Он смотрит как-то странно и совершенно не слышит меня. А мне становится страшно, что он вновь закроется от меня. Во дворе появляется Регин, зовет Полину. Та, расстроенная, возвращается в дом. А у Марка звонит телефон. Он отвечает. Короткий разговор, а после облегченный выдох и поднятый в небо взгляд.
– Марк… – зову осторожно.
– Все хорошо, – отвечает он. – Все хорошо, – и прижимает меня к себе. – Идем в дом, замерзла ведь.
Но, развернувшись, оскальзывается, и мы валимся в снег.

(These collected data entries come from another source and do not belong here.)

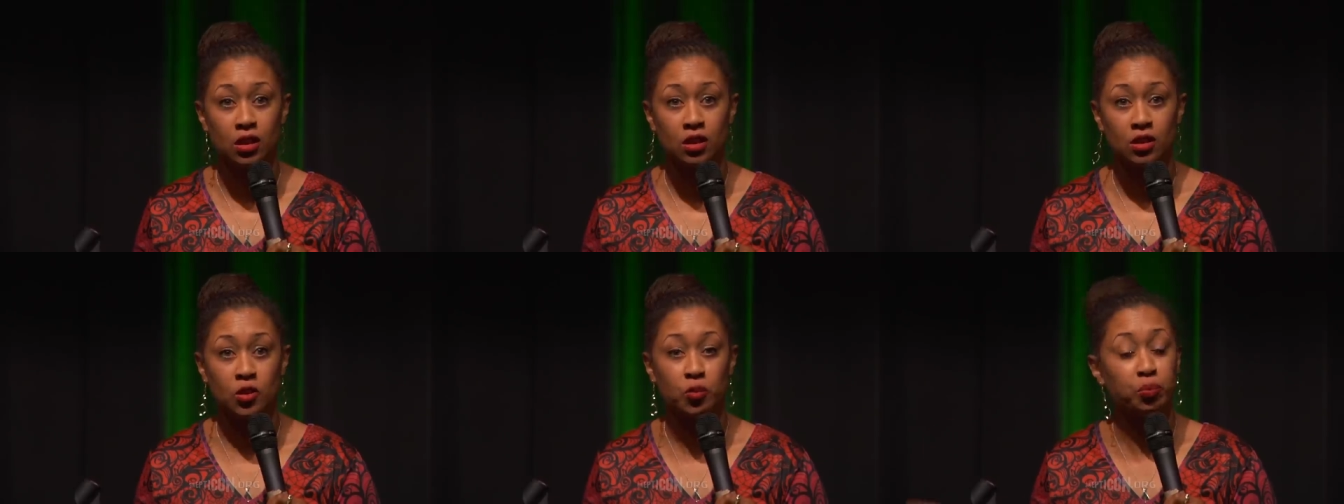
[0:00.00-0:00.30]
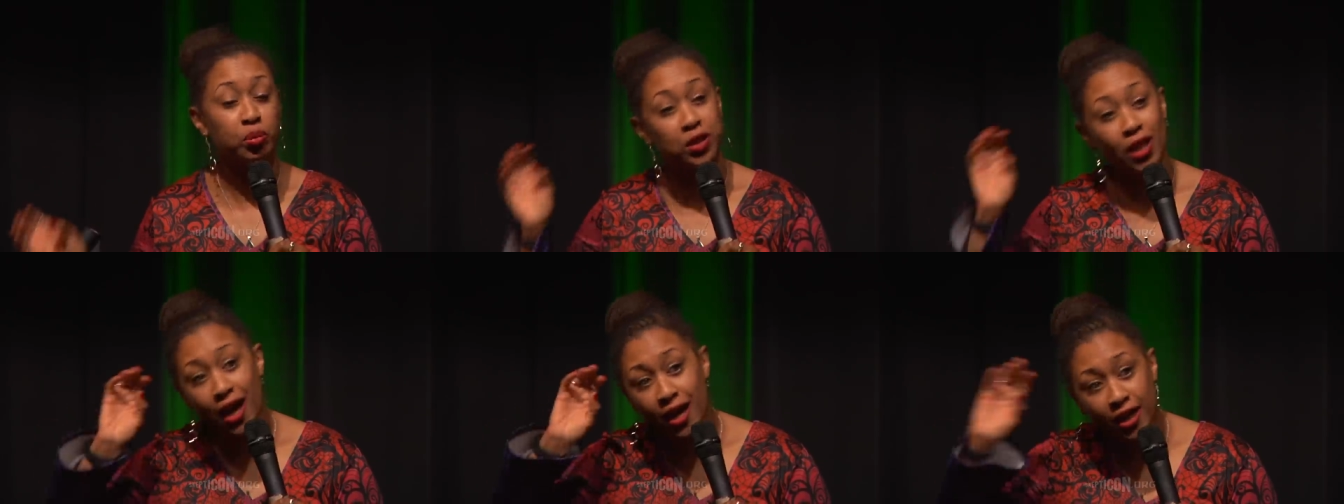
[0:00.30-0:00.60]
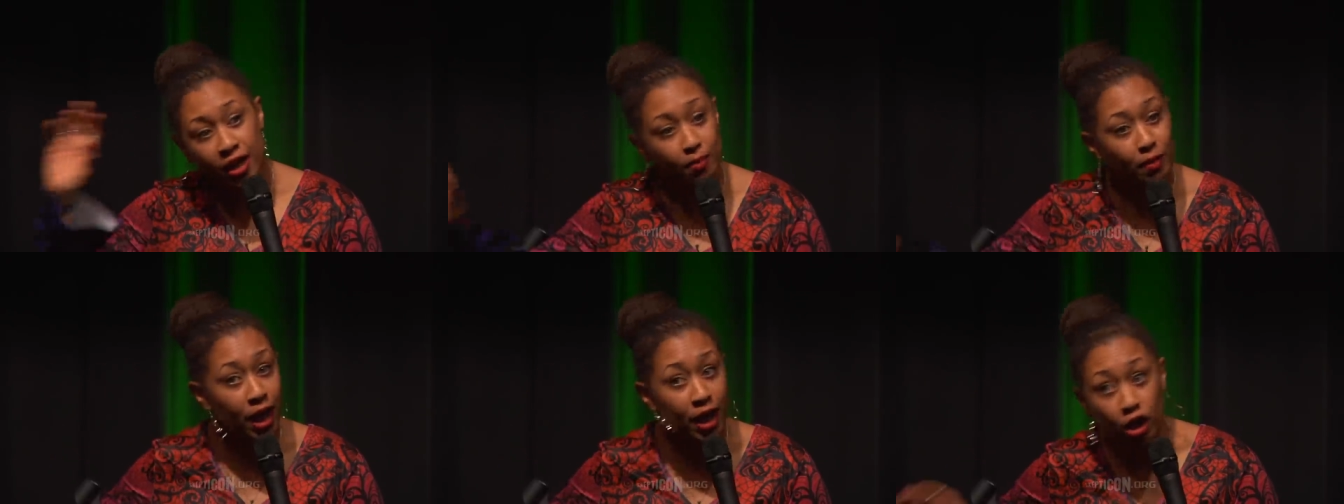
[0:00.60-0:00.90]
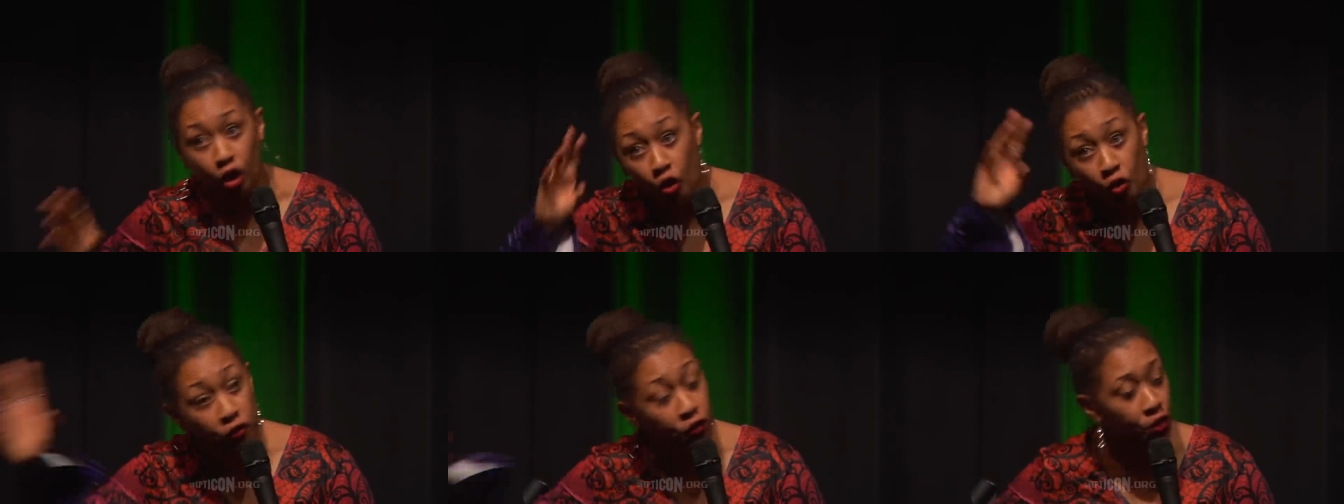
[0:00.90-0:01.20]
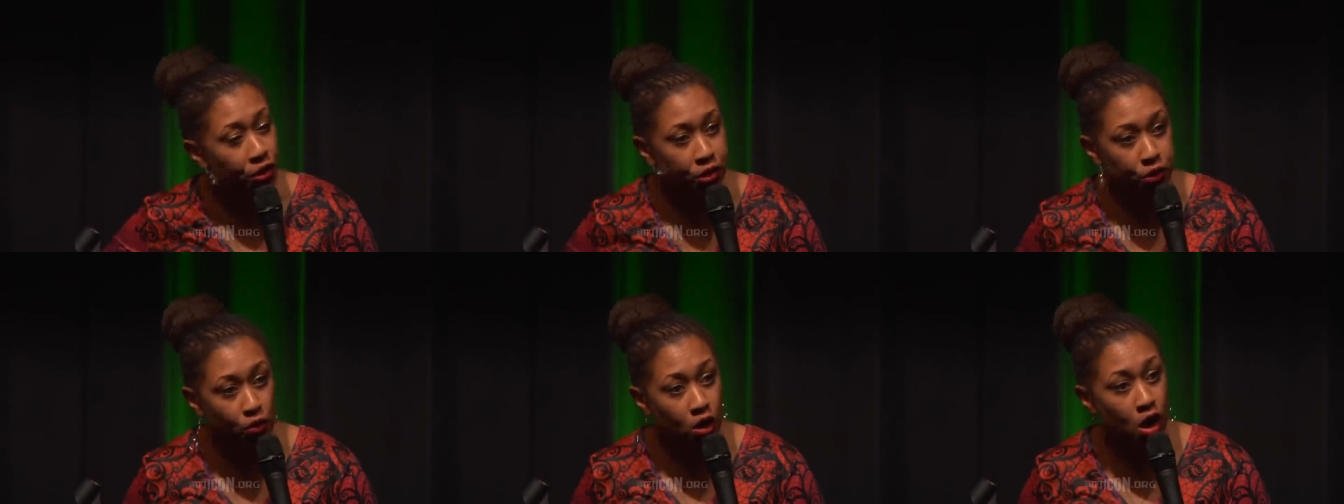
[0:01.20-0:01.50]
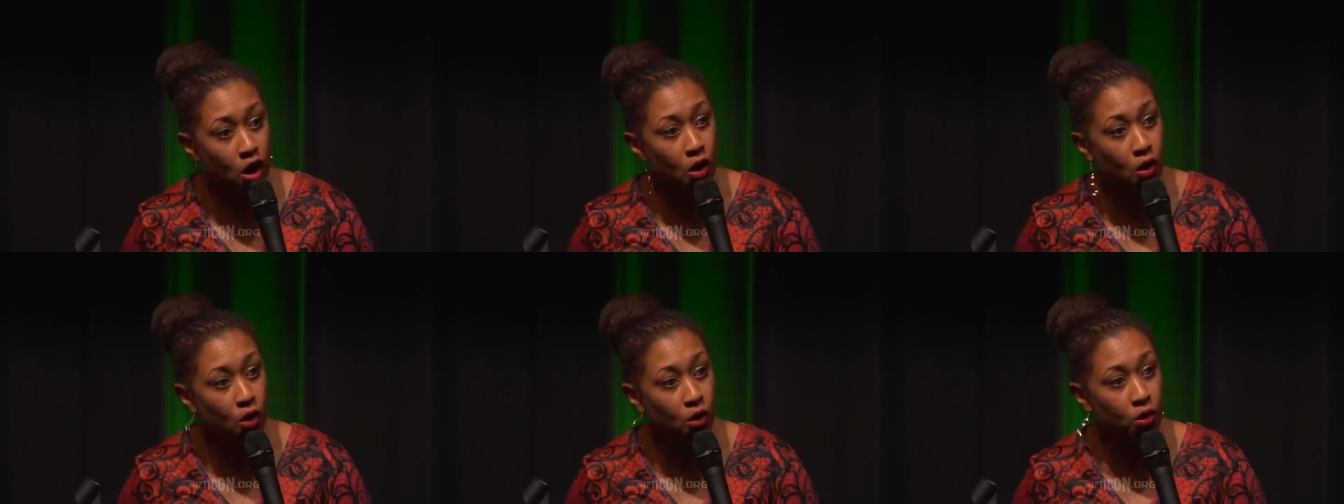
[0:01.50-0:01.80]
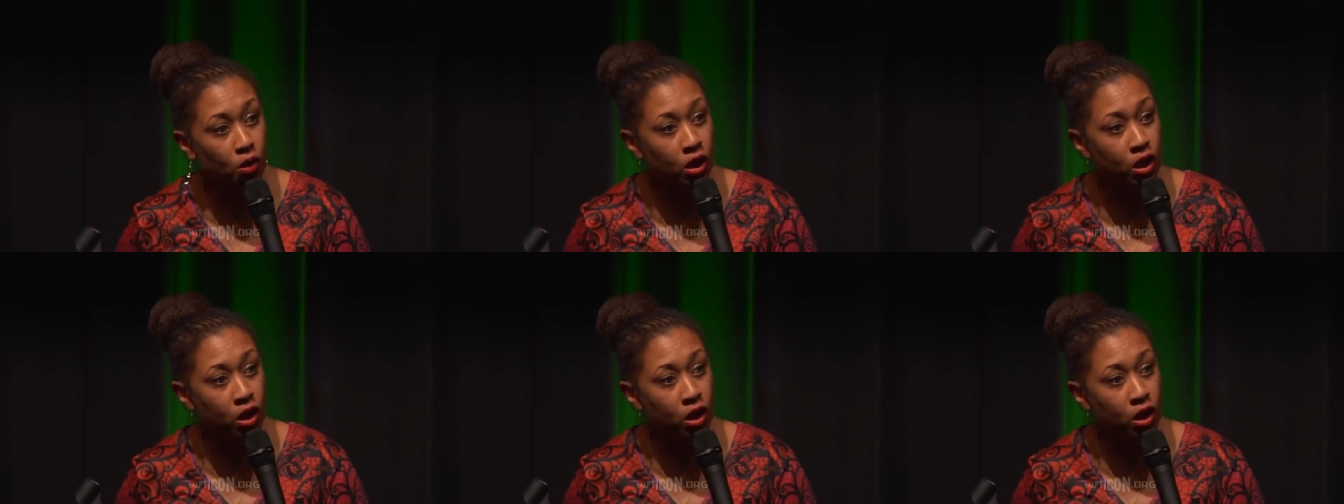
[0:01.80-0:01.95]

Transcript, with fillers: is plotting my overthrow.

Он лежит подо мной, тяжело дыша и гладя мои волосы.
– Больно? – спрашиваю, попутно ощупывая его. А он лишь улыбается странно. – Ты – сумасшедший, – заключаю хмуро.
– Даже не спорю, – и касается губами моих. Едва. Но этого хватает, чтобы голова пошла кругом. И захотелось прижаться сильнее, почувствовать тяжесть его тела, прикосновения. И его всего. Везде. А он целует. Медленно, мучая и даря наслаждение. Разве такое возможно? Я выдыхаю его имя, и он отрывается. Его глаза стали еще темнее. Пальцами обвел родинку на щеке и ранку на губе.
– Откуда? – спрашивает хрипло. А мне становится стыдно. Пытаюсь высвободиться из его рук, но он не выпускает.
– Холодно же, – чуть не плача, говорю, – потом будет плохо. Тебе.
– А тебе?
А мне сейчас плохо. Потому что неотвратимо рушится то светлое и счастливое, что зарождается между нами. И если я скажу, что вчера видела Антона, то… что будет? Марк возненавидит меня? А если не расскажу?
А он снова целует. Бережно. Языком слизывая кровь с лопнувшей ранки. А я даже не почувствовала. И не спешит отпускать. А я тяну время, хоть и понимаю, что нельзя. Ему нельзя разлеживаться на снегу, потому что ночью будет плохо. И я сдаюсь. Ради него. И ради этого солнечного утра, согревшего нашу жизнь.
– Там был Антон, – Марк напрягается, а я шепчу лихорадочно: – Он появился ниоткуда, забрать меня хотел, но я… я не хочу. Трусом его назвала, ничтожеством. И он… он ударил… и тогда я поняла, что ничего не чувствую. К нему… и домой хочу… а еще лучше к тебе в твой Копенгаген…
– Ко мне? – не веря, переспрашивает.
Киваю. Но не даю ему додумать.
– А потом он отдал мне флешку. Она где-то там, в спальне, – машу рукой за спину, – я не стала ее смотреть.
– Почему? – и он даже дышать перестает, как мне кажется. И я вдруг понимаю, что ему важно услышать ответ.
– Потому что я верю тебе, – выдыхаю и понимаю, что это правда. Та единственная и правильная. И ничто не в силах ее изменить. Никогда.